Dir: Robert Bresson         Drama       stars 4
Overview
Le Diable probablement is a French film first released in 1977, directed by Robert Bresson.  The film stars Antoine Monnier, Tina Irissari, Henri de Maublanc, Laetitia Carcano and Nicolas Deguy.  It has also been released under the title: The Devil Probably.  Our overall rating for this film is: very good.
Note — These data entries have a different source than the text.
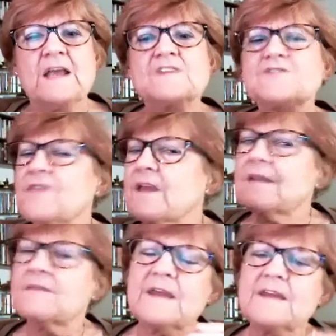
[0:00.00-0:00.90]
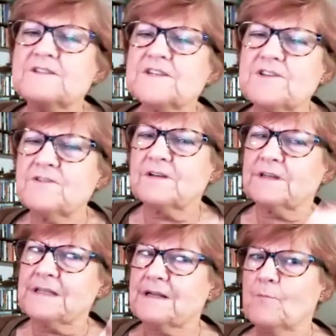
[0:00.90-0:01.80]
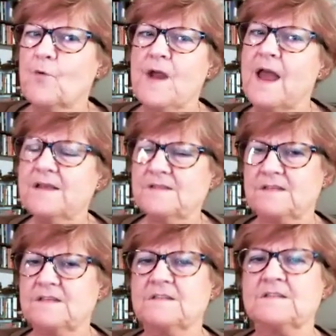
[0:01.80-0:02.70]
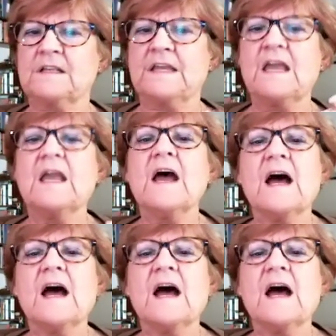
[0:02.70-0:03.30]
So they continued a little more hesitantlyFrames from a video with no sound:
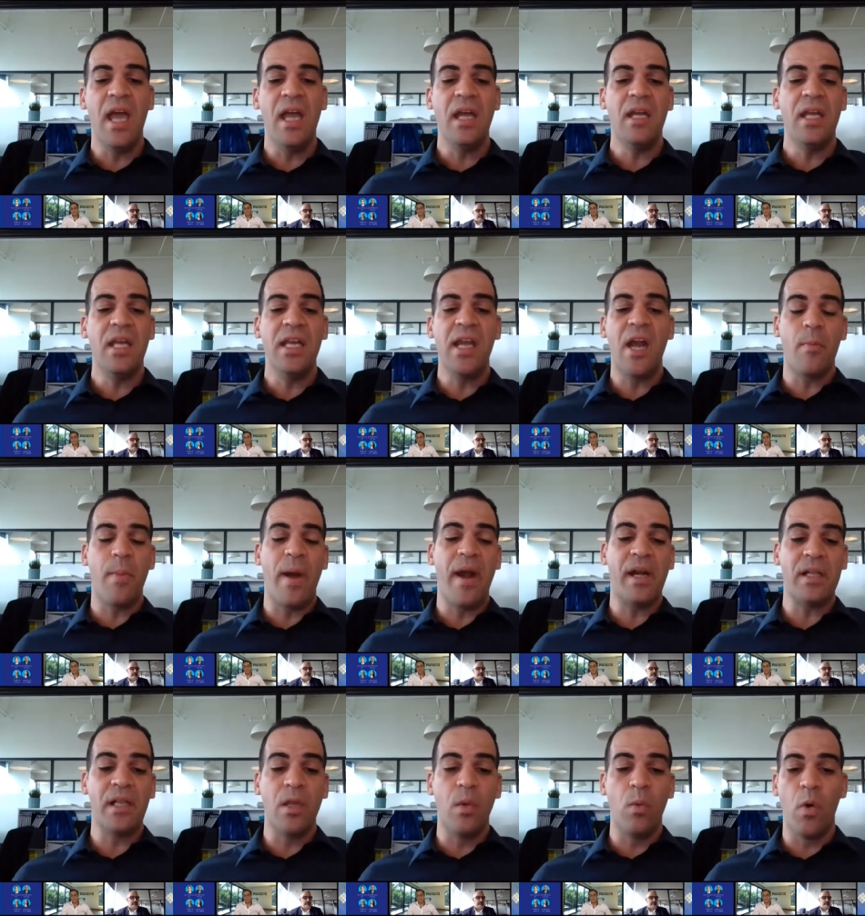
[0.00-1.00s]
and it
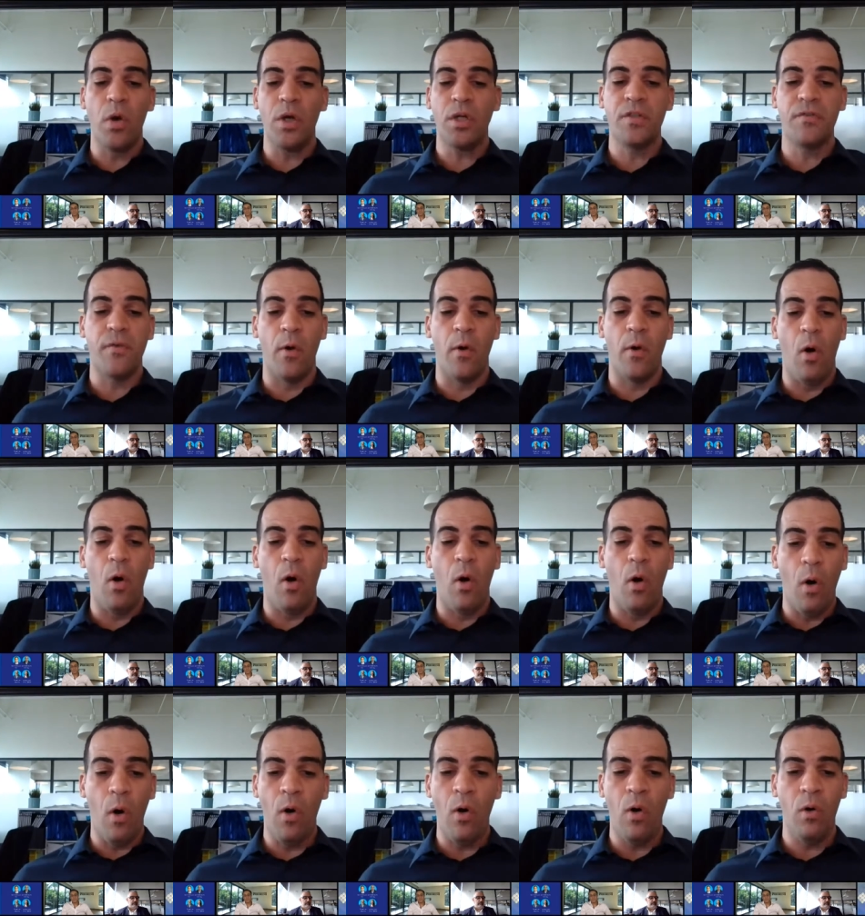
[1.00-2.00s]
automatically works for
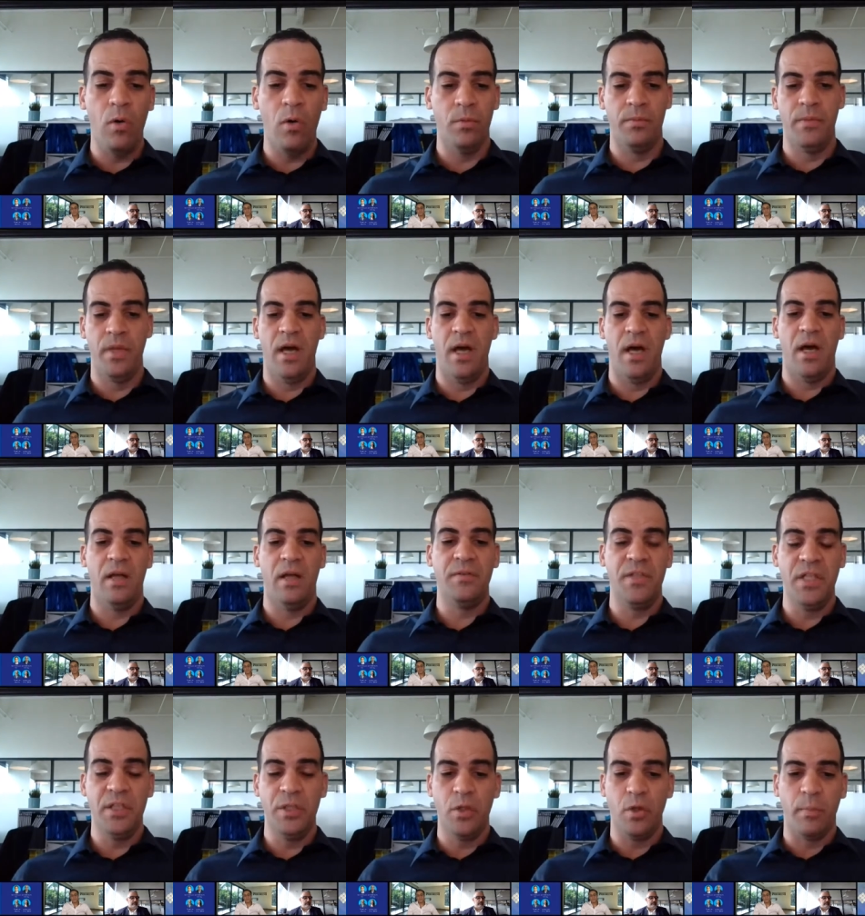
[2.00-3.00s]
all
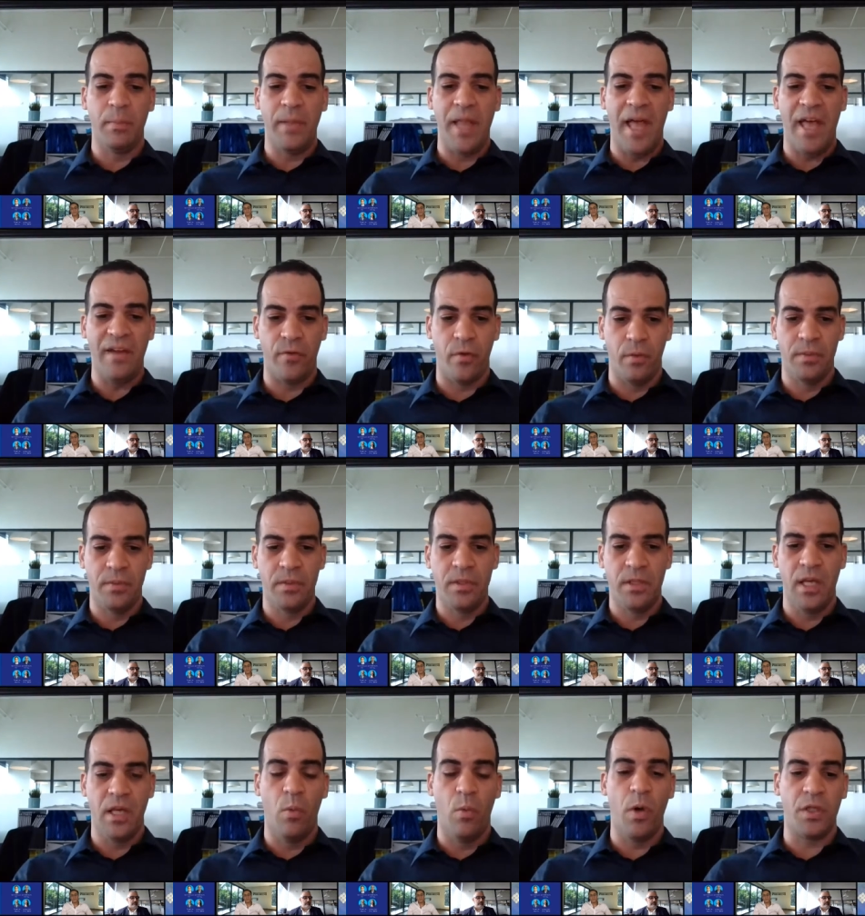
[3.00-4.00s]
digital platforms.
Le Diable probablement poster
Synopsis
Disillusioned by the failings of a materialistic society, a young man, Charles, searches in vain for meaning in his life.  Education, physical love, religion, politics, religion, even psychiatric treatment…  Nothing, it seems, can offer him a reason for living.  But he cannot bring himself to commit suicide...


Film Review
Robert Bresson’s darkest film, probably.  Filmed in the minimalist, yet effective, style that distinguished Bresson’s later films, Le Diable probablement is a film which reflects both Bresson’s belief in the sanctity of the human soul and the growing public concern arising from shocking ecological and political disasters of the mid 1970s.
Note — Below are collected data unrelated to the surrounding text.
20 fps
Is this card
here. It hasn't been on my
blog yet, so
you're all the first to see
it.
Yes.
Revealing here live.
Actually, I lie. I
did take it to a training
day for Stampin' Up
Bresson relieves his audience of the burden of suspense by telling us the film’s outcome in its opening shot.  Likewise, his technique of getting his actors to display no visible emotions in their performances and avoiding filming dramatic sequences directly (except for the remarkable tree-felling sequence), bleeds the film of any theatrical artifice and melodrama.  What is left is a cold, cynical portrayal of one man’s journey towards self-destruction.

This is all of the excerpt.